195
by Bambouche_Archive
13-years ago my best friend and I were in a post-goth neo-industrial avant electronic death metal musique abstraite hardcore outfit called:
SEMEN IN HIS UNDERWEAR AT THE TIME OF THE ARREST
You probably won't be surprised to learn we never played live. We recorded ourselves quite a bit, as we were both unemployed at the time (that's part of what got us evicted from that apartment). The name came from a book about violence towards women, describing an instance of being able to prove guilt because the criminal was caught with the evidence in his trousers.
That particular string of words was so overwhelming and creepy to me. I just knew it would be a great band name. SO NOT CRAP! My roommate was kinda iffy. He was more concerned with the name being able to fit on the spine of a tape. Fuck him, though! The name was genius. I just knew it.
That is, until...
There was this Sam Goody in the mall (Eureka, California) where the woman from Sake worked. Any of you who are familiar with Sake know they were a great band. A brother (bass) and sister (violin, vocals) Japanese(?) team that were incredible. There were two other people in the band, but I can't recall them at all.
At the Sam Goody, they had one of those life-sized Mariah Carey cardboard cut-outs ("Dreamlover" era) that my roommate and I thought would look smashing in our living room. Since we'd been to quite a few Sake shows, we figured we had an in.
We went to the mall and the gal from Sake was working, I approached, "Hey, aren't you in Sake?" After we exchanged pleasantries, I enquired about Mariah.
"Well, I guess I could put it on reserve for you? It's not set to leave the floor until next month."
She was a little puzzled as to why my roommate and I wanted it. I had a bit of a crush on this woman, and seeing this conversation drift in the direction of pervy weirdo-ness, I quickly changed the subject back to music, "my friend and I are in a band too."
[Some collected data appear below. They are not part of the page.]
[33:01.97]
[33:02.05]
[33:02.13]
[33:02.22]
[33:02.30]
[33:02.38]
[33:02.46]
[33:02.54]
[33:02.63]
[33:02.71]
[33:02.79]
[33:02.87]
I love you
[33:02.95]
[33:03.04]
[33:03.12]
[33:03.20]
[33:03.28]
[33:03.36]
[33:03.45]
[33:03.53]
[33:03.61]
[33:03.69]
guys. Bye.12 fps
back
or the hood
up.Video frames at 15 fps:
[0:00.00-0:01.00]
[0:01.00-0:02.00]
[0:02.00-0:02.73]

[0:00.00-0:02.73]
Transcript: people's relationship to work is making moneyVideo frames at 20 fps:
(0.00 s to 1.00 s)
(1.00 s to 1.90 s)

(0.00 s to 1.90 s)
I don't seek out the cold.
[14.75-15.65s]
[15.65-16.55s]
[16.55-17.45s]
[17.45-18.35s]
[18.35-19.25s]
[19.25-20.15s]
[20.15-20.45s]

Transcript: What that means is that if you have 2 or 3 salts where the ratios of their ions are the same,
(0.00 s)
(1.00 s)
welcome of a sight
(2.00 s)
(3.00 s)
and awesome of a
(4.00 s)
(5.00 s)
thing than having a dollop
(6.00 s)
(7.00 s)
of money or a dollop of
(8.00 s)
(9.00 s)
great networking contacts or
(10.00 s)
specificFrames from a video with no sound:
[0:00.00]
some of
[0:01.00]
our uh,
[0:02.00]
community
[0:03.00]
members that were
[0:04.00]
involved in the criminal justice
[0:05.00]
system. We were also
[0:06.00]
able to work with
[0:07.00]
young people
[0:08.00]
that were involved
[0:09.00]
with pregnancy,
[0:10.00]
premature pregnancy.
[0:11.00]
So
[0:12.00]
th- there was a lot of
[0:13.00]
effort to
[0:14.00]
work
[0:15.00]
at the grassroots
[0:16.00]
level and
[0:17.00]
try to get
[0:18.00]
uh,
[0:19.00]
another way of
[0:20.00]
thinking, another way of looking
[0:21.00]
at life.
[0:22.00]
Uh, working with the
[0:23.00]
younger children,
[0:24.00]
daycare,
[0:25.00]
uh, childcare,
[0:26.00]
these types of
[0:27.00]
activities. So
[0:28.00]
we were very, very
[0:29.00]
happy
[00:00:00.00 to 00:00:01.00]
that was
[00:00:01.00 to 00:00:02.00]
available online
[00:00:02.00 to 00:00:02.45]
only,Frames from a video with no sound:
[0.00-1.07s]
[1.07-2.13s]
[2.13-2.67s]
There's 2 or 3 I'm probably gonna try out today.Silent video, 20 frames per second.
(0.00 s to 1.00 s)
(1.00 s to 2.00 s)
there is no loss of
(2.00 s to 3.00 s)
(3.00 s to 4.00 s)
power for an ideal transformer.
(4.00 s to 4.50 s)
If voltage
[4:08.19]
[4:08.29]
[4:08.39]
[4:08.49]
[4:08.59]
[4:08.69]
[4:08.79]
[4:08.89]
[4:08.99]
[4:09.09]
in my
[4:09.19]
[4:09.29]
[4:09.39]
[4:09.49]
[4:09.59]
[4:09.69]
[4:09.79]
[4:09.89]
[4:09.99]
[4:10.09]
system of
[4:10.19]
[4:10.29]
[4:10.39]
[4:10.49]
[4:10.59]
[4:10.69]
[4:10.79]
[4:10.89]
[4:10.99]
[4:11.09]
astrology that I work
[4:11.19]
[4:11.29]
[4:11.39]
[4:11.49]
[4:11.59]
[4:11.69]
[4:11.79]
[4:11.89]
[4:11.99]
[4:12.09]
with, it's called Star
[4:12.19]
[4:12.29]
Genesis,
"Oh?" she asked, "You guys play out?"
"Uh, no... right now we're focusing on recording." [I'm pretty sure that I dropped this industry vernacular thinking it would woo her? Ahh, youth!]
Then she asked me what our band name was.
I blurted it out. So proud. Glowing, probably. Thinking myself a bastion of feminism. After all, I read books!
Then her face wrinkled. She looked pretty creeped out. It was at this second that I realized the name could be taken several ways. She quickly told me someone from the store would call when Mariah was ready to be picked up. (No one ever called.)
I left Sam Goody thinking SEMEN IN HIS UNDERWEAR AT THE TIME OF THE ARREST = Crap.
I still have a Sake sticker on my guitar case.